The Prison System the Cuban and Foreign Press Did Not Report On / Ignacio Estrada

By Ignacio Estrada

Havana, Cuba – In recent days, correspondents from Cuban television and newspaper correspondents from accredited foreign media in the capital undertook an unusual journey through different prisons.

The reporting reflects only what the Cuban government wants to show the world in the face of their constant refusal to let the United Nations Special Rapporteur for Human Rights into the country, along with international officials of other agencies such as the Red Cross.

The deterioration of the Cuban prison system and the constant violations of inmate rights is reported by alternative media that exists on the island, denunciations that are narrated via telephone in often broken voices, people sobbing to themselves and another large number of their families and a smaller number through third parties.

Cuba is the Latin American nation with more prisons and a prison population mostly young, for crimes that include prison sentences just for eating beef.

If the accredited media want to talk about the island prison system they would have to take as a reference the countless testimonies of the many people graduate from prison and now despite being released can not get  their jobs back. Or better still to describe each of the punishment cells in which many have tried to to end their lives out of despair and others have lost their lives in some cases in unknown situations.

Those who have been in prison fall into things like this, they become accomplices of those who often repeat intimidating phrases like this: The Cockroach when he’s in the hen’s beak doesn’t make demands! A speech about explaining to the accused that they are trapped by the prison system.

A question to ask the National Bureau of Prisons is what is the annual number of self-attacks in prisons, a number that will never be revealed because it would show the mental imbalance and fears in a figure that is constantly growing. When we touch this issue we are not referring to something unknown, we are talking about a reality and that is the reason that hundreds of prisoners are admitted to hospitals each year and in most cases require surgery.

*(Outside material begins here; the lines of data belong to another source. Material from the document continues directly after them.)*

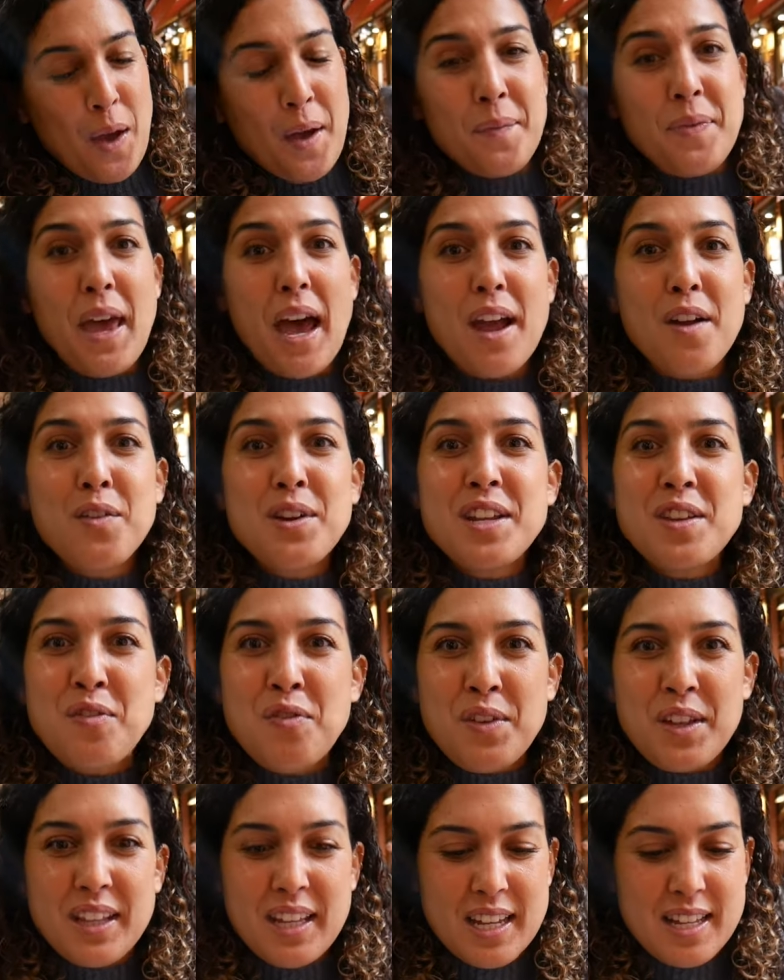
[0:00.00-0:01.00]
But I already
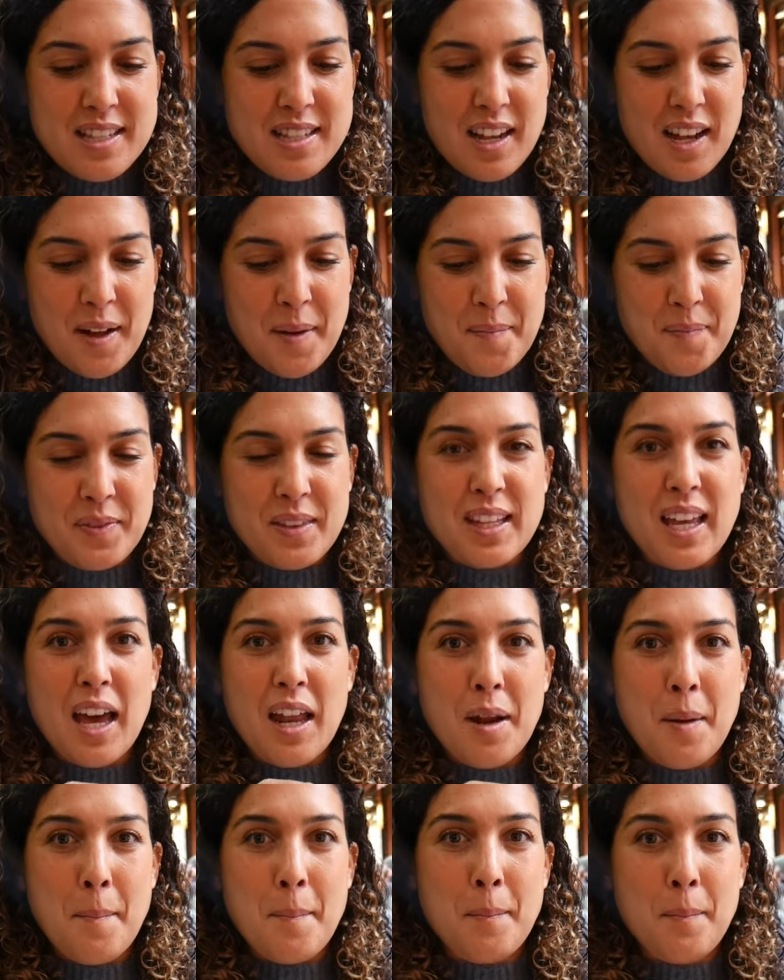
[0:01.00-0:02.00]
feel it. It's
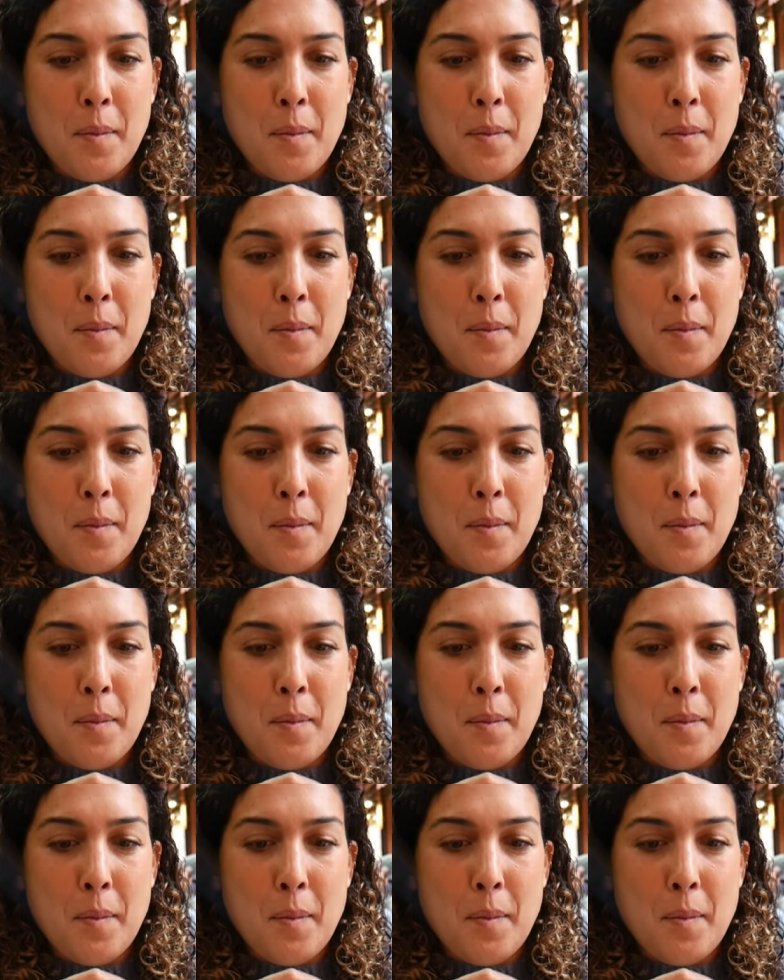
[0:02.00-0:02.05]
got a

The self-attacks are described derisively by the jailers themselves unscrupulously labeling those who opt for this kind of protest of the system as “Tragics,” cutting their veins, swallowing barbed wires, sticking pins in their eyes, burning and mutilating parts of their bodies, injecting feces and urine into their legs and even voluntarily injecting themselves with HIV/AIDS; these are all some of the ways in which the Cuban prison population constantly attacks their own lives.

I respect each colleague of both the domestic and foreign press but there are things that piss me off and make me lose my faith at times in the work they do. Is it perhaps that Raul Castro and even the brand new Cuban vice president, are not calling on the press to be objective and fill the role of true communicators or the Cuban reality?  Lying is the same thing they did in ’fifty-nine. Everything continues to be a false government disguised by a puppet press.

I promise in a second paper to describe the Cuban jails where prisoners with HIV/AIDS serve their sentences. Prisons that now total six which together have an inmate population that excludes 500 inmates.